"Film criticism is effectively dead… I would love to take credit for killing it with my badly written reviews, but it was the blogs and audiences that did it. Audiences really democratized film reviewing on the Internet."

That’s Chris Gore in a Variety article about the 10th anniversary of “fanboy” film sites. I won’t bother boring you with the rest of the piece, which is pretty much a massive fellation of Aint It Cool News, and which barely goes into the most interesting thing about the “fanboy” sites – how the guys who run them have begun to move into filmmaking themselves. That’s the story, not how the sites have supposedly matured, or making a claim that Harry Knowles once gave a movie a bad review.

Anyway, in the article, Chris Gore of Film Threat makes the above statement, which I think is very, very stupid. On the whole I like Chris. He would probably have no idea who I am, but we have met a couple of times, and he seemed decent enough. But this quote… sheesh.

I guess the dumbest thing about this statement is the idea that killing film criticism is a good thing. Just this week I was reading Roger Ebert’s new best-of collection, Awake in the Dark, and I had no idea the book needed to be killed. I thought that there was pleasure to be taken in well-written and well-observed thoughts about film. Now I can go and burn all those Pauline Kael books I bought, since film criticism is so awful it needed slaying.

Chris’ quote comes on the heels of Time Magazine’s deeply annoying Person of the Year issue dedicated to You – or at least You if You have uploaded videos of chimps shitting in their hands onto YouTube. Gore and Time have both fallen for the romance of the democratized internet, seemingly without realizing that it’s a utopian fantasy at best. The fact is that the amount of content becoming available is so great that we need gate keepers now more than ever. No human being with a job and anything resembling free time can wade into the maelstrom of user generated content out there and find the best stuff for himself – the web still needs prospectors to find these gems. And the prospectors need to build a reputation for themselves because I sure as hell ain’t clicking on every single YouTube link I see on the web, especially since there’s no way to tell what you’re about to open. But there are people who I trust to bring me the good stuff,and there are sites we trust to bring us the good stuff. Over time these sites become more and more hubs and destinations themselves, and the search for user generated content becomes more centralized – it’s very similar to the old paradigm. It’s just the gate keepers who have changed.

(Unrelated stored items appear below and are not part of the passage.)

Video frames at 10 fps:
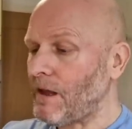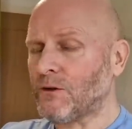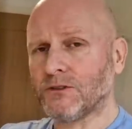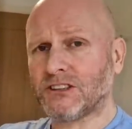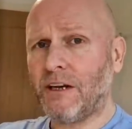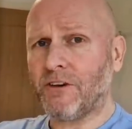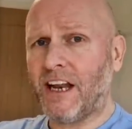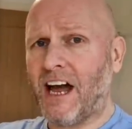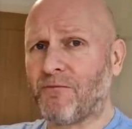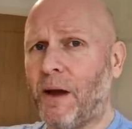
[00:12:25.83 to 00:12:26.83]
But
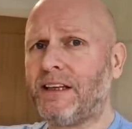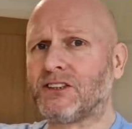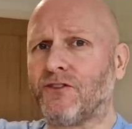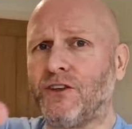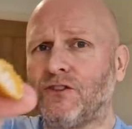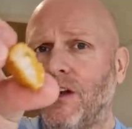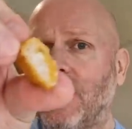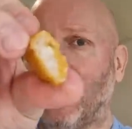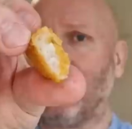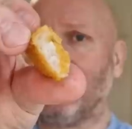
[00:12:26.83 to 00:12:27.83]
7.5p a fish
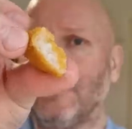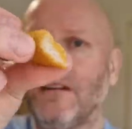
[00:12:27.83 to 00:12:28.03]
finger.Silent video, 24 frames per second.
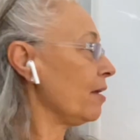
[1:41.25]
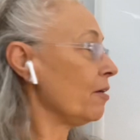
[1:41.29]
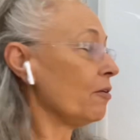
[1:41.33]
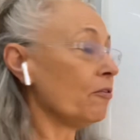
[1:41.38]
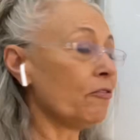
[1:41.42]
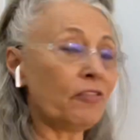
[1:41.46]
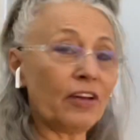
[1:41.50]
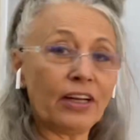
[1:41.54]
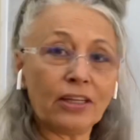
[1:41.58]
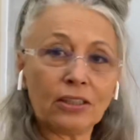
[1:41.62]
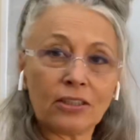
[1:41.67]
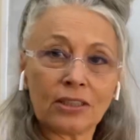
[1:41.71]

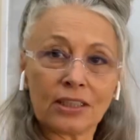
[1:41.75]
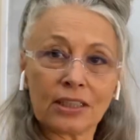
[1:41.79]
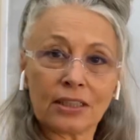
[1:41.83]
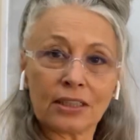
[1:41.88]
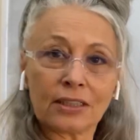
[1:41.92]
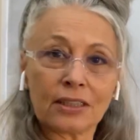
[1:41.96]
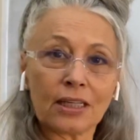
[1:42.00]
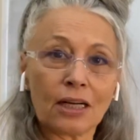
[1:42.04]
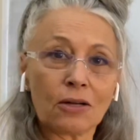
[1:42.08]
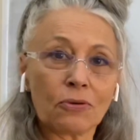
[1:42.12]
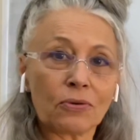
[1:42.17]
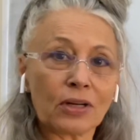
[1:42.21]
Venus is
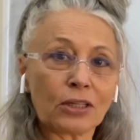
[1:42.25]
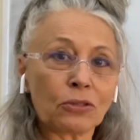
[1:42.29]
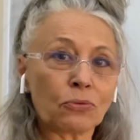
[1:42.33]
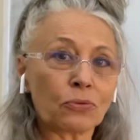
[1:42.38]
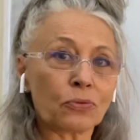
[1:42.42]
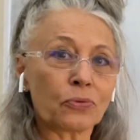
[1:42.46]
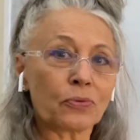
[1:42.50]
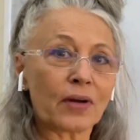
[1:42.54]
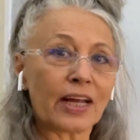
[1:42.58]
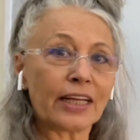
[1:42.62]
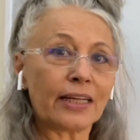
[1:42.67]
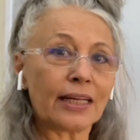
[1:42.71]
still
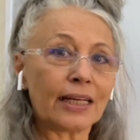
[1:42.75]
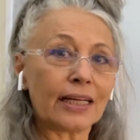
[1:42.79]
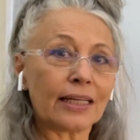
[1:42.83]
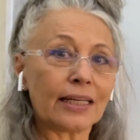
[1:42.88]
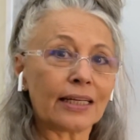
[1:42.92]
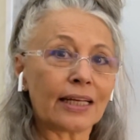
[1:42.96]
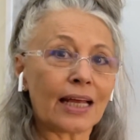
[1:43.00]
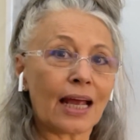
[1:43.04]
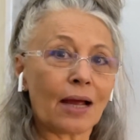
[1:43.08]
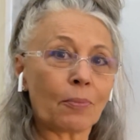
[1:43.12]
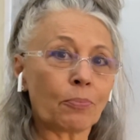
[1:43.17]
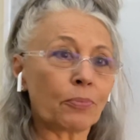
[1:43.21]
retrograding in
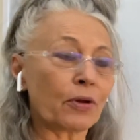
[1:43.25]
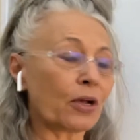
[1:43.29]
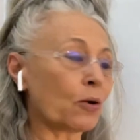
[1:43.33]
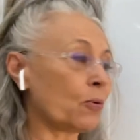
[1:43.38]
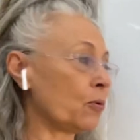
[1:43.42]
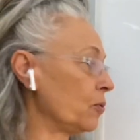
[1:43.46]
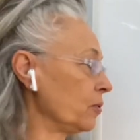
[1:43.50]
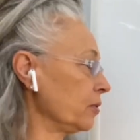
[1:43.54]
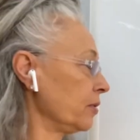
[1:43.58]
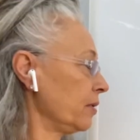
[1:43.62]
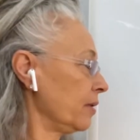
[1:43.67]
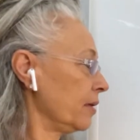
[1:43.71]

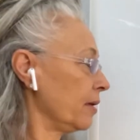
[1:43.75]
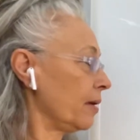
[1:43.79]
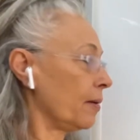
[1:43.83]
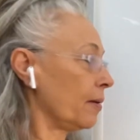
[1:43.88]
Capricorn.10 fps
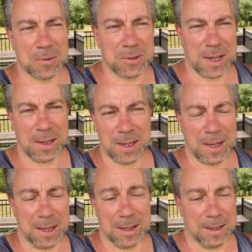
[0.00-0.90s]
It's not
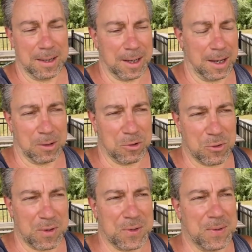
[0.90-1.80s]
like I could
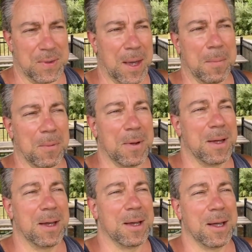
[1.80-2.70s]
trust them
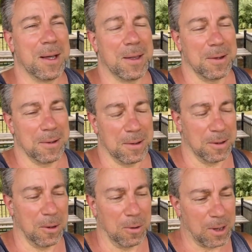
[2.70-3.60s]

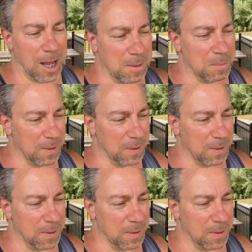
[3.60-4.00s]
a whole lot.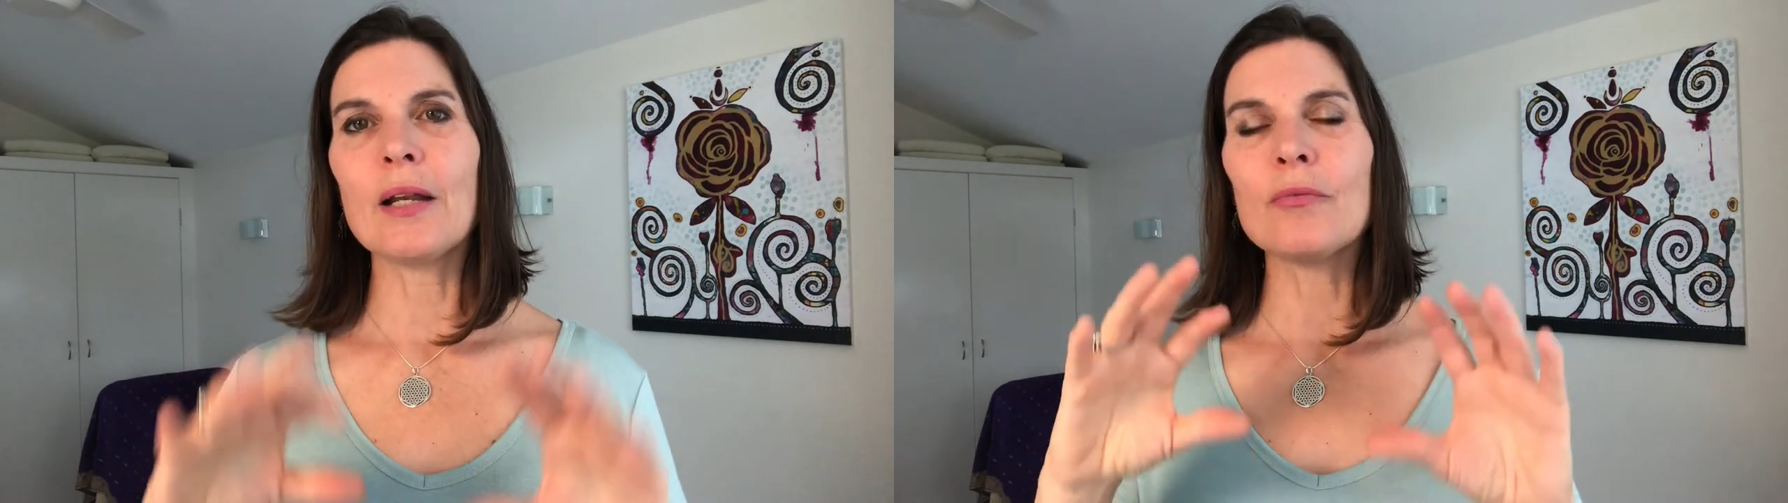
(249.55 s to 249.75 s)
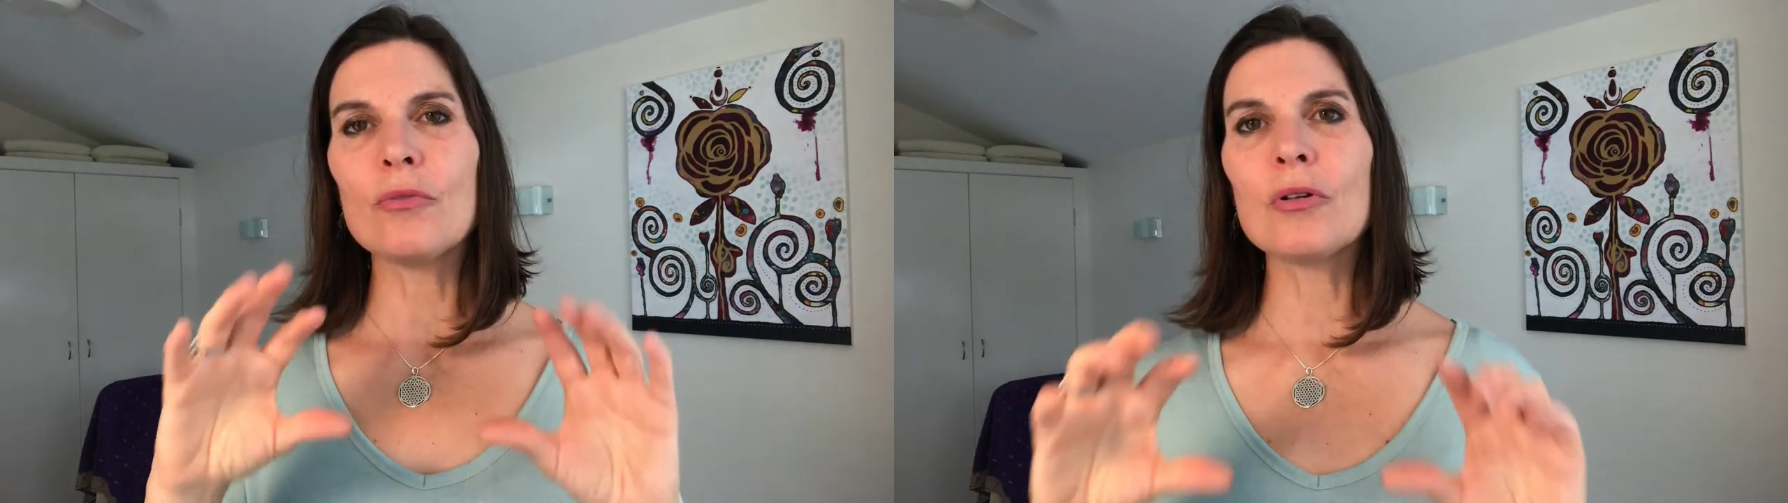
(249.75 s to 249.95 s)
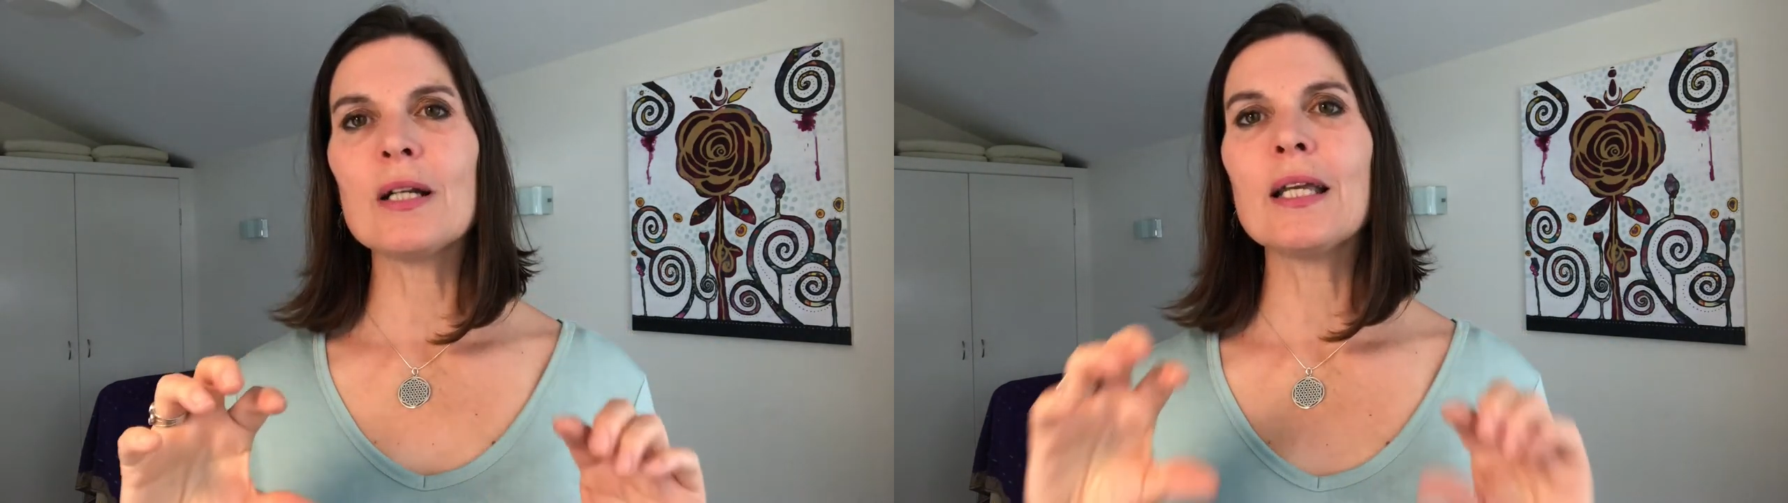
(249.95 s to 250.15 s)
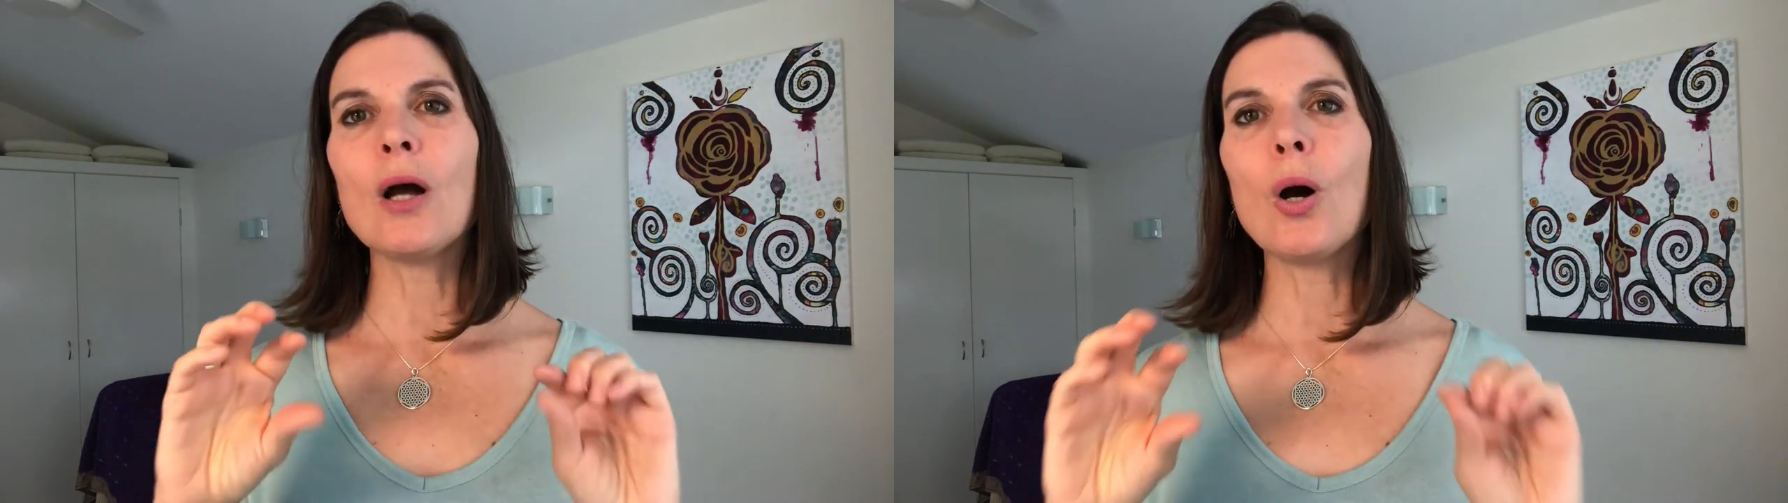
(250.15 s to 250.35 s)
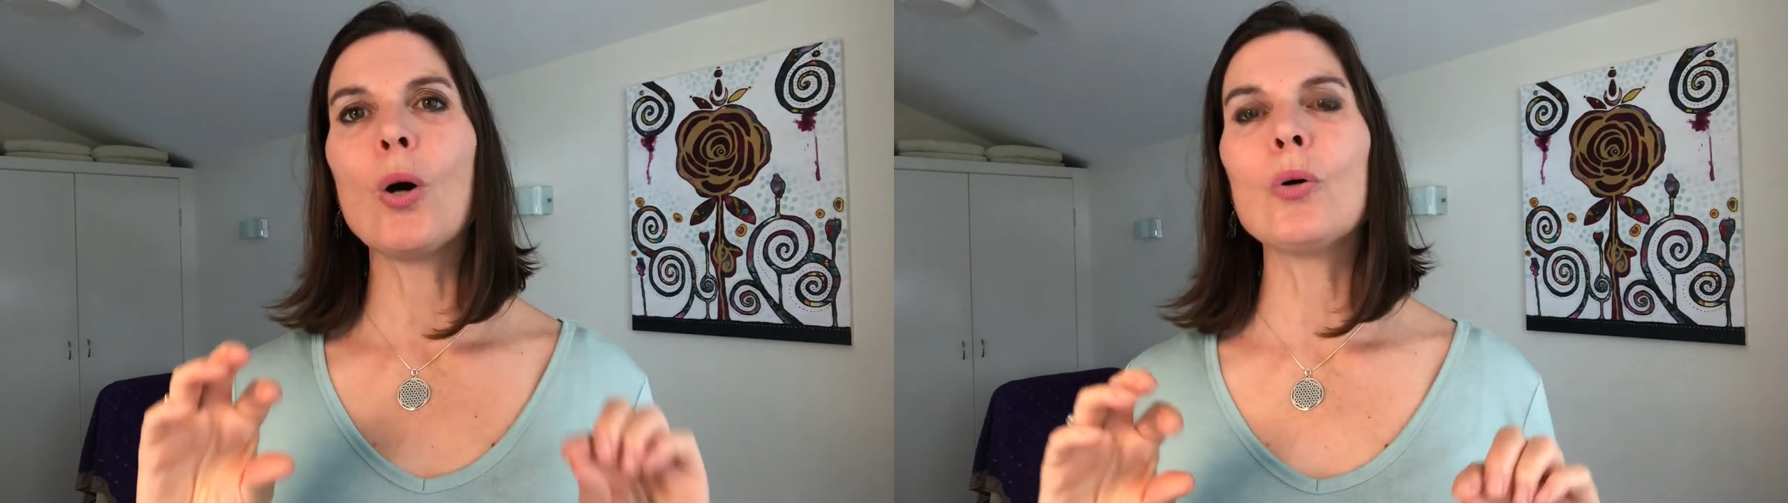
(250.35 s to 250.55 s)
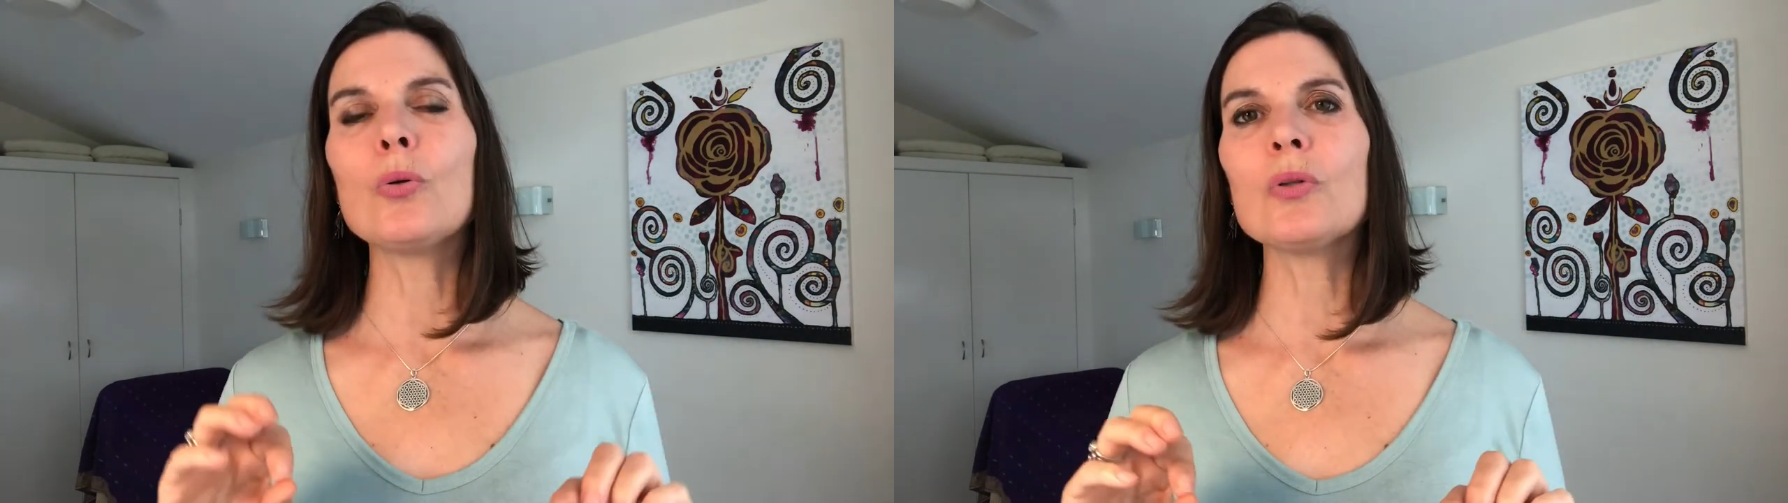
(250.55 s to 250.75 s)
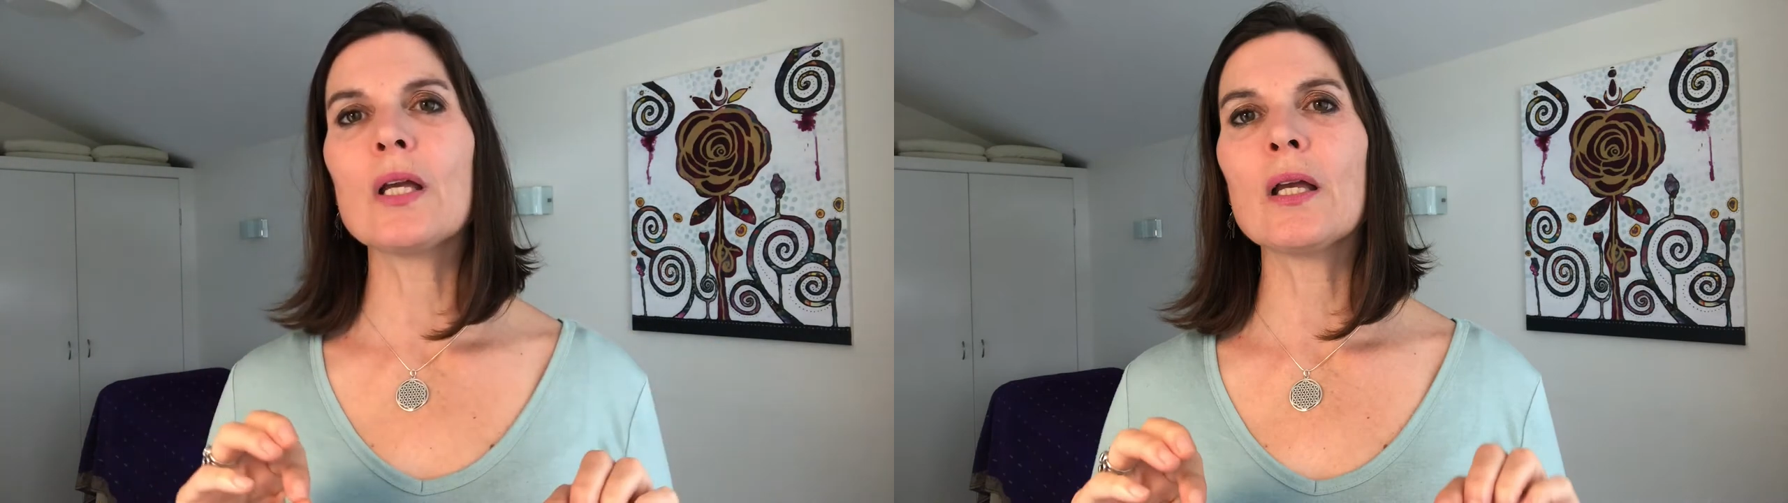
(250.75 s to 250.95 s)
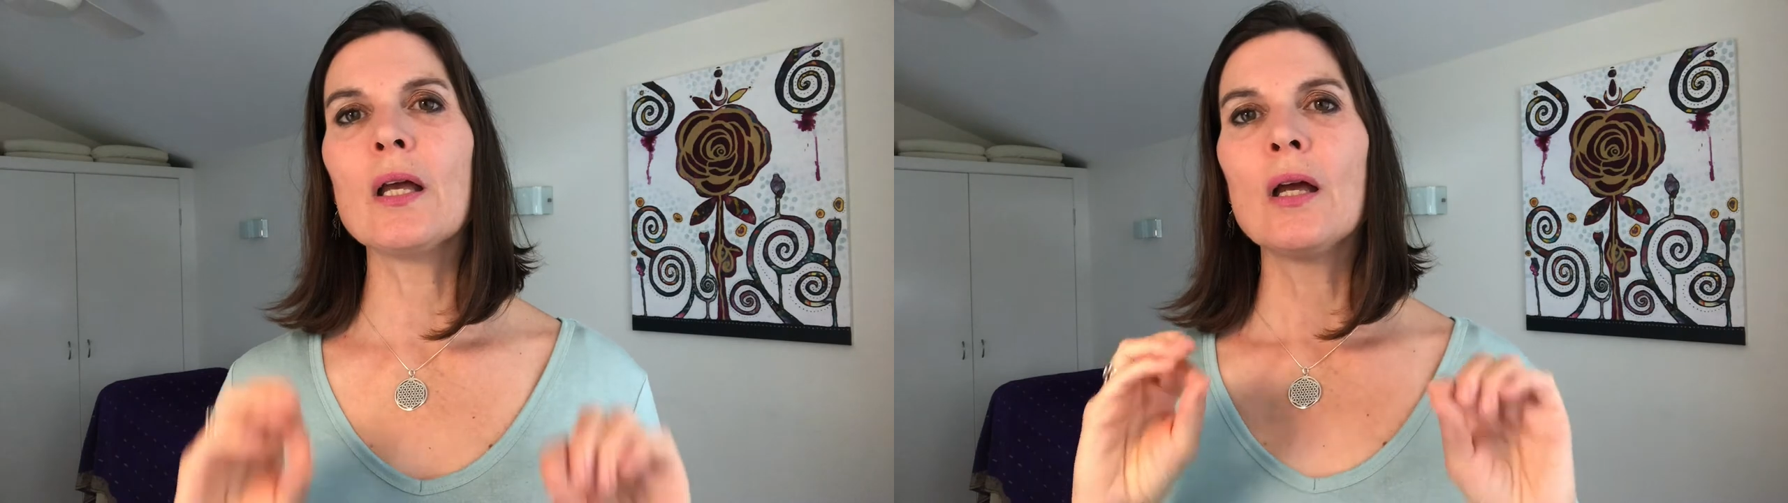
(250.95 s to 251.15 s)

And really holding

Critics are gate keepers too. But they’re something more than that – they’re contextualizers. There’s value in that, and it goes beyond “This movie is good” or “This movie is bad.” In his quote Gore says “criticism” and “reviewing,” but I think they’re two different beasts. A reviewer is a consumer reporter, but a critic is a thinker. Has the internet killed film reviewing? Film reviewing killed film reviewing – it’s a bullshit practice put into place by newspapers with shrinking column inches to spare. Your average film reviewer – who is usually someone assigned to the job between stretches at the sports desk and the crime beat – blows through a couple hundred words to make their idiotic point – an internet reviewer can do the same in half the time and with a quarter of the letters, thanks to phrases like “u” and “rox.”

The speed of feedback within peer groups has exploded – kids will text message their friends about what they think of a movie while still in the theater. Word of mouth spreads through high school age kids at speeds once reserved for STDs. But that’s not film criticism.

Film criticism is alive and well… sort of. It took two big hits lately when Mr. Beaks, late of Aint It Cool News and Collider, retired, and when I started doing most of the reviews on this site. But the web hasn’t killed criticism – it’s offered new opportunities. There are no space restrictions online – the kind of lengthy reviews that Kael once did in The New Yorker can now be done on the web, and the reach of such a review can be much bigger than any print periodical. There are people out there, like Walter Chaw, who are writing dense, literate film criticism online. I never, ever agree with anything Chaw says – I sometimes suspect he hates movies – but he always says it well and with real thoughtfulness. More and more critics are taking up blogs, where they can ponder movies at length and at leisure. And best of all, the web offers readers the ability to read many, many takes on a film – back in the day you had to go by whatever your local paper wrote. This isn’t the death of film criticism, this is the potential rebirth of great film criticism.